As advocates for local small business, we find great satisfaction in hearing of new independent establishments opening in our neighborhoods. These arrivals give us hope that reports of the death of mom-and-pops have been greatly exaggerated. Whenever such occasions present themselves, we like to share our enthusiasm with the world in the hopes that others will join us in wishing our new neighbors a warm welcome, and more tangibly, patronize and spread the word to help ensure their success and survival.
In these specialized times, when we go either to school or to work, to either the coffee shop or the therapist, it is rare to find multifunctional spaces that offer people of all ages the opportunity to learn, play, relax, socialize, and even meet the love of their lives. As luck would have it, however, one such place has recently opened south of Union Square, Hex & Company (801 Broadway), a board game cafe for everyone and for every occasion.
Hex & Co. was born, as it were, of two parents, The Uncommons and The Brooklyn Strategist, both of which opened about a decade ago. The Uncommons, located down the street from Washington Square Park in the storefront once occupied by the Village Chess Shop, was the first board game cafe in the borough. It arose in part to accommodate and make profitable use of owner Greg May’s board game collection, which had begun to crowd him out of his apartment. Within its small footprint, the business has operated as a board game retail store and as a cafe where one can grab a drink or have a bite while playing, for a small fee, any of the hundreds of games in stock.

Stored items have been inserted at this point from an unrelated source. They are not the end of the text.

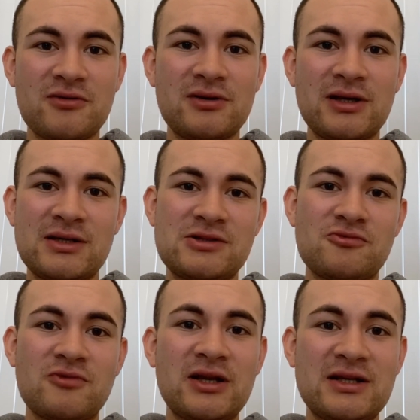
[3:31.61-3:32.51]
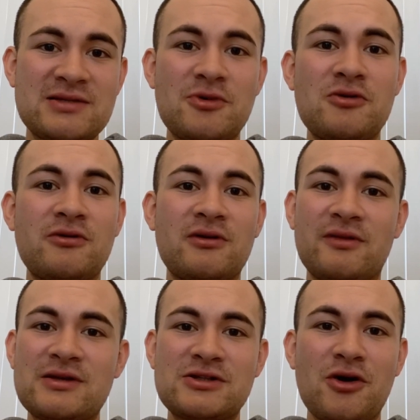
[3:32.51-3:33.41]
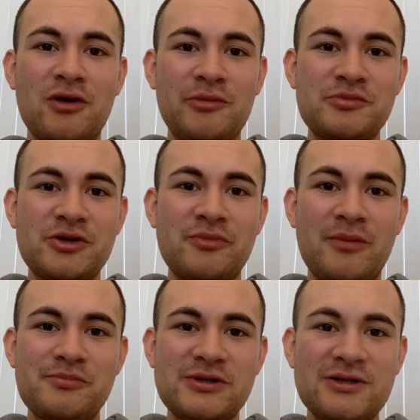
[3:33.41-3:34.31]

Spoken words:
is really smooth and there's no lumps or bumps.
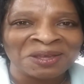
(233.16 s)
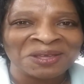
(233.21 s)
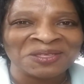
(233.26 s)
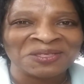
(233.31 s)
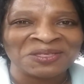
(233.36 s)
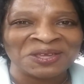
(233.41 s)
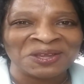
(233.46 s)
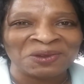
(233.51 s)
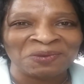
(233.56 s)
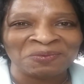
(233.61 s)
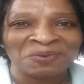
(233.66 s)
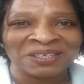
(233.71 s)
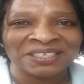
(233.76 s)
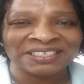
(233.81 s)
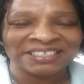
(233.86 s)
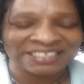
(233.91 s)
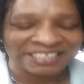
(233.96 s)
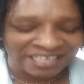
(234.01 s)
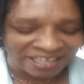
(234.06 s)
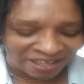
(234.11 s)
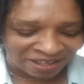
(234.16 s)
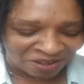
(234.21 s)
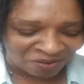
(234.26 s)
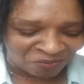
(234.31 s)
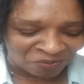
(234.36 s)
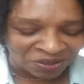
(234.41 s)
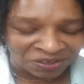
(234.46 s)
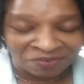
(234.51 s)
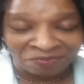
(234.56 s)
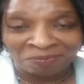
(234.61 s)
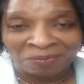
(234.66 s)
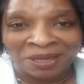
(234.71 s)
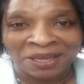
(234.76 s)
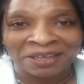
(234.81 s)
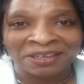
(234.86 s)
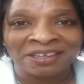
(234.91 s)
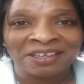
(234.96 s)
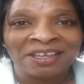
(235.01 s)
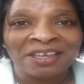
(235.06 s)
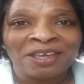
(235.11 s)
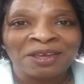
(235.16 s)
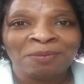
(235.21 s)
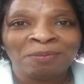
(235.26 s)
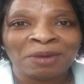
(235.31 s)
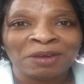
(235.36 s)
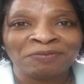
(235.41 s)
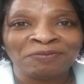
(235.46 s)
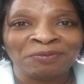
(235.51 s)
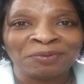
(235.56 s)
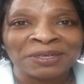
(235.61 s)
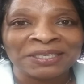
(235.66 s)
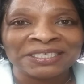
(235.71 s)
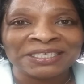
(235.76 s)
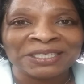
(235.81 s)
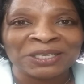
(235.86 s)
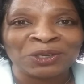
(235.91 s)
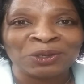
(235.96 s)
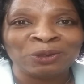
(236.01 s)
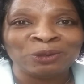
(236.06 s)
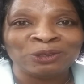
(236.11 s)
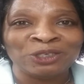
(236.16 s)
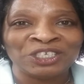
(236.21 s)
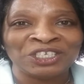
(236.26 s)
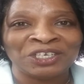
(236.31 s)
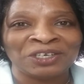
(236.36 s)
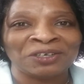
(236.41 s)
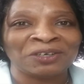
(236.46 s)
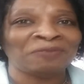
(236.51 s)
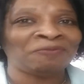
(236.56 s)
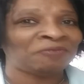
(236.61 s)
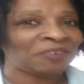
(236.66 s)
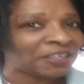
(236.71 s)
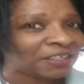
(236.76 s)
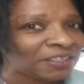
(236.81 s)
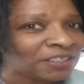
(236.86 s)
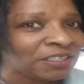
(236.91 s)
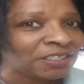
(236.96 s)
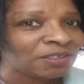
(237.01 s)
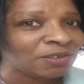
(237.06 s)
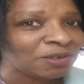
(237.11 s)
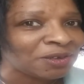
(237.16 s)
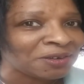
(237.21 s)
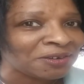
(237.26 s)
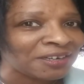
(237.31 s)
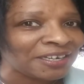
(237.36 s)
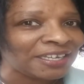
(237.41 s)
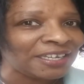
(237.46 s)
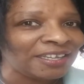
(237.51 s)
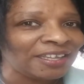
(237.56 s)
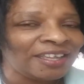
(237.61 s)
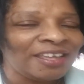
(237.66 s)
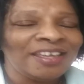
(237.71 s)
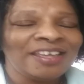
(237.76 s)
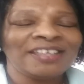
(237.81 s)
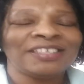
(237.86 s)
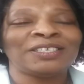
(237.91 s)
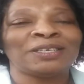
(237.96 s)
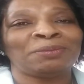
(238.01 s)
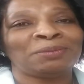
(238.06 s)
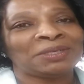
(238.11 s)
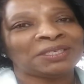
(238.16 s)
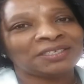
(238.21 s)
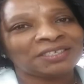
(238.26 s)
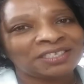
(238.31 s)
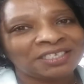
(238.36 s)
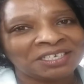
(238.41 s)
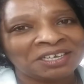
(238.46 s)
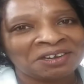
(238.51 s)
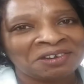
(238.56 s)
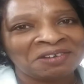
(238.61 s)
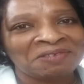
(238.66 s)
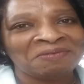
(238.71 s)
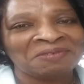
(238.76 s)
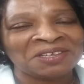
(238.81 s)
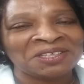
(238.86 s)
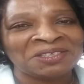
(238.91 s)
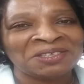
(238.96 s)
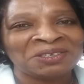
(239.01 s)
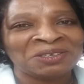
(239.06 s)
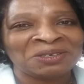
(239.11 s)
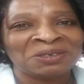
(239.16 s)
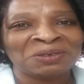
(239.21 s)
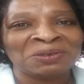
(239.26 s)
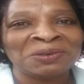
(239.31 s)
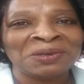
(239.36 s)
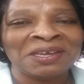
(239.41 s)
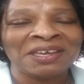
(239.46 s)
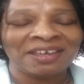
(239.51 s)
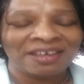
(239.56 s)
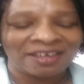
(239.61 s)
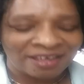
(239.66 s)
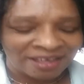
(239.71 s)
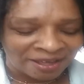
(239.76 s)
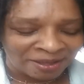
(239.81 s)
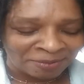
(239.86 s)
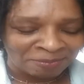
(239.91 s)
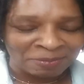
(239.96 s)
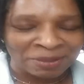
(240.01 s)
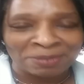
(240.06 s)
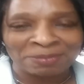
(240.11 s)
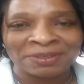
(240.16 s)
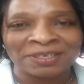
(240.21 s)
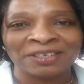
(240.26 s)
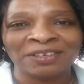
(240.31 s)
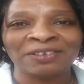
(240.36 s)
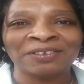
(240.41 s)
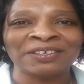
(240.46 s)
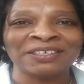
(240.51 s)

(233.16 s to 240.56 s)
there was uh, one of my my friends there who shared a funny story. So I'm going to share it with you. Um, maybe it'll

The Brooklyn Strategist, for its part, emerged as a response to a father’s search for an enriching after-school experience for his 7-year-old daughter. Jon Freeman had noticed how engaged, funny, and analytic his little girl became when playing board games and began to wonder whether there might be some broader educational utility to board game play. As it happens, Jon’s professional background is in clinical neuropsychology and, while he had never studied the developmental effects of game-playing, he was well positioned to do so. Before long, he started developing a board game-based educational methodology focused on focal brain development and trying it out in temporary spaces. Once he had developed and tested a full curriculum, he launched The Brooklyn Strategist, which offered participants a structured game-playing experience, led by trained staff members, but grounded in the insight that child learning depends less on adults droning on like grown-ups on Peanuts than on exposure to instances of problem solving by peers.

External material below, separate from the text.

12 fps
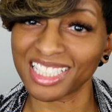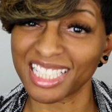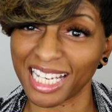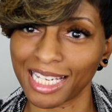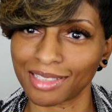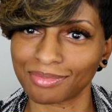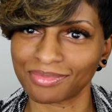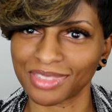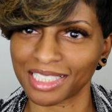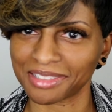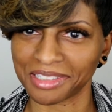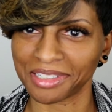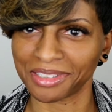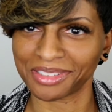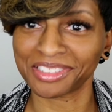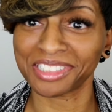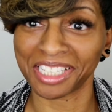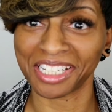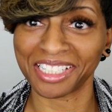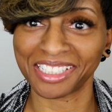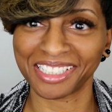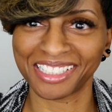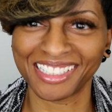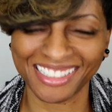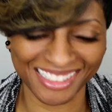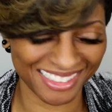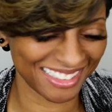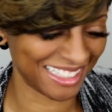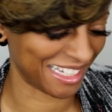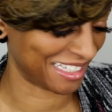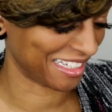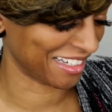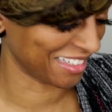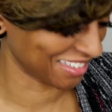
10, not 10. $10.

Word of the Brooklyn Strategist spread and, before long, the business was drawing a wide range of customers to its hosted programs. These included 2E children, many of whom thrived through game-play. Children with Asperger’s Syndrome, for instance, who were brought to the store to encourage their social connectedness, benefited from narrative-based fantasy role-playing games that exercise the capacity to express and experience empathy toward other characters. The program seemed to please everyone. While children would simply have a great time playing games, the parents marveled at their progress and at the change they noticed in their kids.

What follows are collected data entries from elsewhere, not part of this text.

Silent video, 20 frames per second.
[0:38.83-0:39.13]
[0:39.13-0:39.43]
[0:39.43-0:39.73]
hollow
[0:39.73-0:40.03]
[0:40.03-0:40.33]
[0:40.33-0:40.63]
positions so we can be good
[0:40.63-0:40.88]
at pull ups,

In addition to structured after-school programs and summer camps, the Brooklyn Strategist also holds a range of events, leagues, and tournaments for board game aficionados, as well as accommodates walk-in families and friends looking to play one of the store’s many games. These include strategy games, military/historical games, mystery games, sports games, word games, adventure games, parlor games, and card games, among others. It is not by accident that the selection, vast though it is, contains no video games, multiplayer or otherwise. Jon has learned that, according to research, these do not advance the store’s goal of fostering social connectedness as well as their analog counterparts.
Jon and Greg joined forces when Jon started to consider an expansion into Manhattan. In Hex & Co., they came up with a business that combines the strengths of their respective models: the cafe and retail approach of The Uncommons, and the structured programming of the Brooklyn Strategist. The programming includes both the children-oriented kind, which tends to happen during daytime periods when school is not in session, as well as the adult-oriented kind, which can be staff- or community-driven, and which includes events organized around specific games or types of games. These accommodate all levels of play and offer ways for even absolute beginners to get involved.
Like its progenitors, Hex & Co. offers more than just programmed game playing opportunities. It also welcomes drop-ins, who tend to come in groups of all sizes and varieties, from families to first dates. In fact, the cafe has proven to be an ideally suited venue for first dates. On the one hand, games offer an effective icebreaker. On the other hand, game-play facilitates the sharing of information, both through conversation and through the playing itself. For one, you can easily tell whether your date is a competitive jerk.
To conclude our brief overview of this welcome addition to the neighborhood, we might highlight some of the great games we discovered: Letter Tycoon, a mash-up between Monopoly and Scrabble; Pandemic(!), the first cooperative game; Ghost Blitz, a game of reaction time, memory, and response inhibition; Azul or Sagrada, both sort of tactile versions of Sudoku; and a whole range of role playing games that unfold in settings that would hold a special fascination for those of us with an affinity for historic periods. But really, there are as many different flavors as there are tastes; and the best thing to do is to swing by Hex & Co., welcome them to the neighborhood and let one of their expert staff members guide your adventure through the world of games.